TASK REQUIREMENTS =>
A verbatim reproduction of the lines below, from the line containing "(13.50 s to 14.50 s)" through the line containing "Video frames at 15", both ends included, is the whole required output.

··· RECORDS SHOWN

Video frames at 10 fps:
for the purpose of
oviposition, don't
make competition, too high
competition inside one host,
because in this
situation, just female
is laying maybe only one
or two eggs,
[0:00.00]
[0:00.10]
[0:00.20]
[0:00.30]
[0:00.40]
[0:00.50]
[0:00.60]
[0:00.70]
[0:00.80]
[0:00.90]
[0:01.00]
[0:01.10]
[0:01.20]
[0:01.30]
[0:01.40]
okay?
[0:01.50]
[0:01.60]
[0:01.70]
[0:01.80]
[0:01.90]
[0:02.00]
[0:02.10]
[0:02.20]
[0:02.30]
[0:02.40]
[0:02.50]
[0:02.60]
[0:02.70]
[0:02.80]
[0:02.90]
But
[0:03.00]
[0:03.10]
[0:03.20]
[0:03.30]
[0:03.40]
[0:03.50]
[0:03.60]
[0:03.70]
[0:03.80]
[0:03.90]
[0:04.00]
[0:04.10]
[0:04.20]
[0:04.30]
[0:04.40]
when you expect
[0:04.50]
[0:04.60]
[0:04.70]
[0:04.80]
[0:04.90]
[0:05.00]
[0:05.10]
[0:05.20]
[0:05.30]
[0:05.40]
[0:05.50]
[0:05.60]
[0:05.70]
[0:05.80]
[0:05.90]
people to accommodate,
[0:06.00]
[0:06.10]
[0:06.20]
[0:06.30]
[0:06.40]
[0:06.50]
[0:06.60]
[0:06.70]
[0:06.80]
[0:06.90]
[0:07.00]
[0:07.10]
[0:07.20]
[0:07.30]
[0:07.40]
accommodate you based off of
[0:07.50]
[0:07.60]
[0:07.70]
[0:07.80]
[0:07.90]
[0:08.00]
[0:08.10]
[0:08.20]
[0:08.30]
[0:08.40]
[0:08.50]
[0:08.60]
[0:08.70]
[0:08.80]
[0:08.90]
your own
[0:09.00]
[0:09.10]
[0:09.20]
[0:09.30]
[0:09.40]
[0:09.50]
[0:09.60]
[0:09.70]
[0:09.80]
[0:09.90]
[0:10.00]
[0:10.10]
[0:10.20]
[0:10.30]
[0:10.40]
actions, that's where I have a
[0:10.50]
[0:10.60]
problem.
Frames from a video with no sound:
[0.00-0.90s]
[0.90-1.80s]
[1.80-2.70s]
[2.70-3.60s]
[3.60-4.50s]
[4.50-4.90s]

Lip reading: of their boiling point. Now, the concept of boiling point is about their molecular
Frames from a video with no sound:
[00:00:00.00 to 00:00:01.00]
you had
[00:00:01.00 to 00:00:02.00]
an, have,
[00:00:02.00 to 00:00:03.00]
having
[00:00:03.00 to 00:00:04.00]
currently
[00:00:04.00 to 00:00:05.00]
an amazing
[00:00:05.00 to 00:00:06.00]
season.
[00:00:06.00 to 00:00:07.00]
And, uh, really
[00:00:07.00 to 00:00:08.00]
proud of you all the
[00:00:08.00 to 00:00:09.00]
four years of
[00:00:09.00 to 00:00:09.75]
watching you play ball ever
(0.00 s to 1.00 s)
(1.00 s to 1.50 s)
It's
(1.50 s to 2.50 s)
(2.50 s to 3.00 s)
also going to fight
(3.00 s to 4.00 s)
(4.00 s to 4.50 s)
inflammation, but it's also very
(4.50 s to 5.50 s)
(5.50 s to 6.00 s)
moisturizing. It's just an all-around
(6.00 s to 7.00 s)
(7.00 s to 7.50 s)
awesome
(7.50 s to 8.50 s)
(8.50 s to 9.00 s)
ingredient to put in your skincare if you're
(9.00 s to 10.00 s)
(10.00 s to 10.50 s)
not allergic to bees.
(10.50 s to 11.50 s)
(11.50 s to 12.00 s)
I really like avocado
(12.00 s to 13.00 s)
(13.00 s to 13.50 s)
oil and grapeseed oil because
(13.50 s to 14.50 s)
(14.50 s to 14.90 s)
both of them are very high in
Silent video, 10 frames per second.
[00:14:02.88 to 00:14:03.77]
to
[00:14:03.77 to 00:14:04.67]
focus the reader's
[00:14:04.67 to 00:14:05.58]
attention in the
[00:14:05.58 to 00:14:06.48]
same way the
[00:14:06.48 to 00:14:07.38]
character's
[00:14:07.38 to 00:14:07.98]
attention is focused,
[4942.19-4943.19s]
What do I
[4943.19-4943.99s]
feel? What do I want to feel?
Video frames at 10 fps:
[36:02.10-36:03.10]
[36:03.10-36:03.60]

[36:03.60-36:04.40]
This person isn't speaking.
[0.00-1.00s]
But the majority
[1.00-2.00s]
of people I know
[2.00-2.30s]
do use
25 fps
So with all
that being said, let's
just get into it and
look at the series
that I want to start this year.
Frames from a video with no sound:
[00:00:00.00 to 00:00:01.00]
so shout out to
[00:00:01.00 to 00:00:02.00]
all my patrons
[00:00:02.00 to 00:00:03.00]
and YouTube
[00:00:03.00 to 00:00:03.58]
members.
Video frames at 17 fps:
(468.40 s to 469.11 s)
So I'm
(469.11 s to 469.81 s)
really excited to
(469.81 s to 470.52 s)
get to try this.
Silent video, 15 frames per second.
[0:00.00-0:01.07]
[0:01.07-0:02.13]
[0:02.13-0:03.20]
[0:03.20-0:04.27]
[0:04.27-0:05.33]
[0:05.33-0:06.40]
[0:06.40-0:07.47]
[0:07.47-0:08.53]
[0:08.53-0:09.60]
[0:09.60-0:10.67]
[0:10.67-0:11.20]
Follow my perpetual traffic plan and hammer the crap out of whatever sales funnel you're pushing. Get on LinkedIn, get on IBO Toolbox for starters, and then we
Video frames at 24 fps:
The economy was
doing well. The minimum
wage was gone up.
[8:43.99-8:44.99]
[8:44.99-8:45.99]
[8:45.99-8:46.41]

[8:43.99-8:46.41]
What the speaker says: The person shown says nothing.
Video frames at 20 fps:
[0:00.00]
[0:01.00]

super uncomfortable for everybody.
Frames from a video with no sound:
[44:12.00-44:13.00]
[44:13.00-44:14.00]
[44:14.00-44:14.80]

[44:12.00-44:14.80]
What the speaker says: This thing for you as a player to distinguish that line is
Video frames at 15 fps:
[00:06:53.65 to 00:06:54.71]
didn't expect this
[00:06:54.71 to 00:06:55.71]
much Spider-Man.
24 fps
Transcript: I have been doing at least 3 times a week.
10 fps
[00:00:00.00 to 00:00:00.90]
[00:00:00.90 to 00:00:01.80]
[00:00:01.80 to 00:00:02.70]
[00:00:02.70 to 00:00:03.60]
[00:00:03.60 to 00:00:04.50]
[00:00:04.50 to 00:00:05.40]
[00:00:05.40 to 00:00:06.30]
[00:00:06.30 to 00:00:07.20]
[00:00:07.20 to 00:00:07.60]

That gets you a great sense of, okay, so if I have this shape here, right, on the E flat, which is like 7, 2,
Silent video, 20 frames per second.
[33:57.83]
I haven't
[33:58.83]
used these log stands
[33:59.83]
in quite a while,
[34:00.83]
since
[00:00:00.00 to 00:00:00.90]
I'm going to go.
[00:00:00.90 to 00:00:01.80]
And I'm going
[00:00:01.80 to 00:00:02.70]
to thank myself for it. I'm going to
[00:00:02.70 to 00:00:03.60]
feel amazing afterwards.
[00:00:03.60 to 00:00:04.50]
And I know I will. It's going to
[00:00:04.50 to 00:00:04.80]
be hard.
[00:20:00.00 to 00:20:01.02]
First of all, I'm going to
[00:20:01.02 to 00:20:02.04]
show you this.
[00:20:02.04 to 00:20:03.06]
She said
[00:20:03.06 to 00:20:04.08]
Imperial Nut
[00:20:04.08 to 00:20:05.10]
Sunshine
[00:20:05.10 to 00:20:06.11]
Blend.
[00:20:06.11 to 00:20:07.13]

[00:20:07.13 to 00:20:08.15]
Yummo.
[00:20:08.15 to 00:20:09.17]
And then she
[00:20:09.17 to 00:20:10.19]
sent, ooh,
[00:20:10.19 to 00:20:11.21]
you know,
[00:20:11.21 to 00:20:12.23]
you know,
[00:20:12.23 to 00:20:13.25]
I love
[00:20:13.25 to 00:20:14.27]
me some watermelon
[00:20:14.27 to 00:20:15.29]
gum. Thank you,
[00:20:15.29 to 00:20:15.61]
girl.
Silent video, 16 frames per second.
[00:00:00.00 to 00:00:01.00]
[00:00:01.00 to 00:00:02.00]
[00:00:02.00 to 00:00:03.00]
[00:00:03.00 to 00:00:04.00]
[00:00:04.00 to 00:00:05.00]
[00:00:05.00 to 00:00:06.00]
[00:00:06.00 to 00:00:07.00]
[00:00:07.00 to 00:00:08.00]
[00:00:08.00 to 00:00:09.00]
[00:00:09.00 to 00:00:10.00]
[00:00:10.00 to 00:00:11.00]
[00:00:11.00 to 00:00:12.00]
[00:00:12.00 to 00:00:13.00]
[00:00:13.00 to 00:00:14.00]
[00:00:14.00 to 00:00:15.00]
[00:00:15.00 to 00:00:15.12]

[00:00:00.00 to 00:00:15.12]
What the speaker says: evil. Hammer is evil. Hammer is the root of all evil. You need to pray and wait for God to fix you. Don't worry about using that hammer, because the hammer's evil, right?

······

TASK RESPONSE =>
(13.50 s to 14.50 s)
(14.50 s to 14.90 s)
both of them are very high in
Silent video, 10 frames per second.
[00:14:02.88 to 00:14:03.77]
to
[00:14:03.77 to 00:14:04.67]
focus the reader's
[00:14:04.67 to 00:14:05.58]
attention in the
[00:14:05.58 to 00:14:06.48]
same way the
[00:14:06.48 to 00:14:07.38]
character's
[00:14:07.38 to 00:14:07.98]
attention is focused,
[4942.19-4943.19s]
What do I
[4943.19-4943.99s]
feel? What do I want to feel?
Video frames at 10 fps:
[36:02.10-36:03.10]
[36:03.10-36:03.60]

[36:03.60-36:04.40]
This person isn't speaking.
[0.00-1.00s]
But the majority
[1.00-2.00s]
of people I know
[2.00-2.30s]
do use
25 fps
So with all
that being said, let's
just get into it and
look at the series
that I want to start this year.
Frames from a video with no sound:
[00:00:00.00 to 00:00:01.00]
so shout out to
[00:00:01.00 to 00:00:02.00]
all my patrons
[00:00:02.00 to 00:00:03.00]
and YouTube
[00:00:03.00 to 00:00:03.58]
members.
Video frames at 17 fps:
(468.40 s to 469.11 s)
So I'm
(469.11 s to 469.81 s)
really excited to
(469.81 s to 470.52 s)
get to try this.
Silent video, 15 frames per second.
[0:00.00-0:01.07]
[0:01.07-0:02.13]
[0:02.13-0:03.20]
[0:03.20-0:04.27]
[0:04.27-0:05.33]
[0:05.33-0:06.40]
[0:06.40-0:07.47]
[0:07.47-0:08.53]
[0:08.53-0:09.60]
[0:09.60-0:10.67]
[0:10.67-0:11.20]
Follow my perpetual traffic plan and hammer the crap out of whatever sales funnel you're pushing. Get on LinkedIn, get on IBO Toolbox for starters, and then we
Video frames at 24 fps:
The economy was
doing well. The minimum
wage was gone up.
[8:43.99-8:44.99]
[8:44.99-8:45.99]
[8:45.99-8:46.41]

[8:43.99-8:46.41]
What the speaker says: The person shown says nothing.
Video frames at 20 fps:
[0:00.00]
[0:01.00]

super uncomfortable for everybody.
Frames from a video with no sound:
[44:12.00-44:13.00]
[44:13.00-44:14.00]
[44:14.00-44:14.80]

[44:12.00-44:14.80]
What the speaker says: This thing for you as a player to distinguish that line is
Video frames at 15 fps:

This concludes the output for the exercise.